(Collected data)
━━━━━━

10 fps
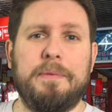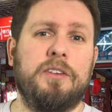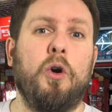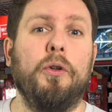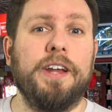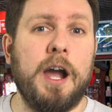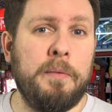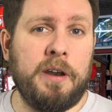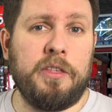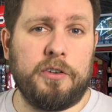and told to come
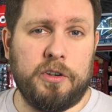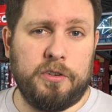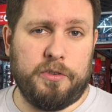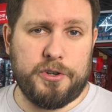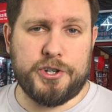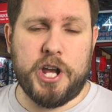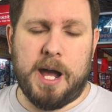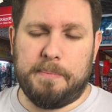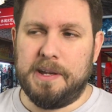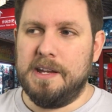into their
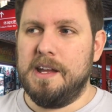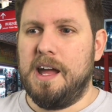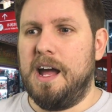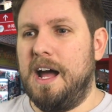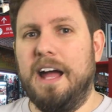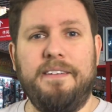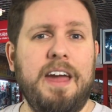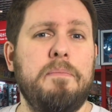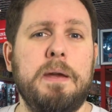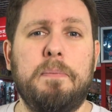shop. I've
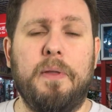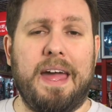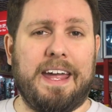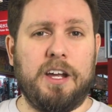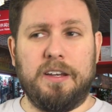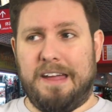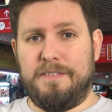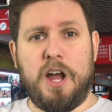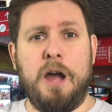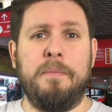had people that
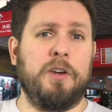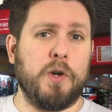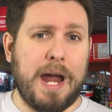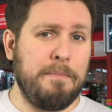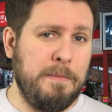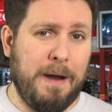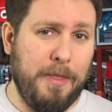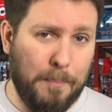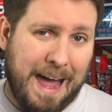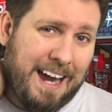have come and grabbed me by
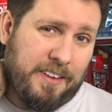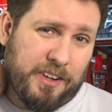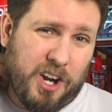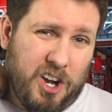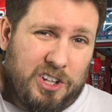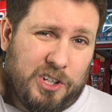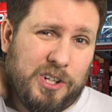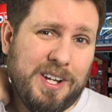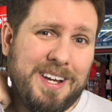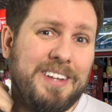the back of the collar
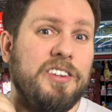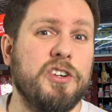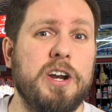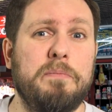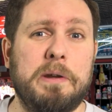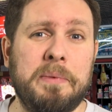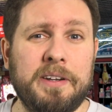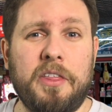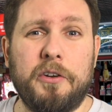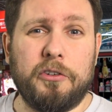to try to bring me
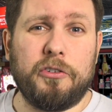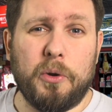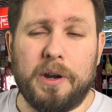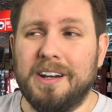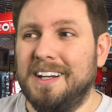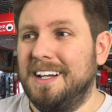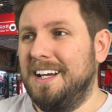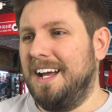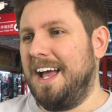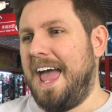into their store.
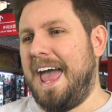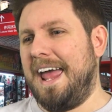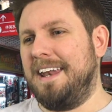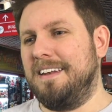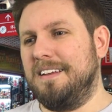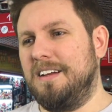And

━━━━━━

## Exercise
The job here is to retype the data exactly, with no pictures included.

## Problem solution
10 fps
and told to come
into their
shop. I've
had people that
have come and grabbed me by
the back of the collar
to try to bring me
into their store.
And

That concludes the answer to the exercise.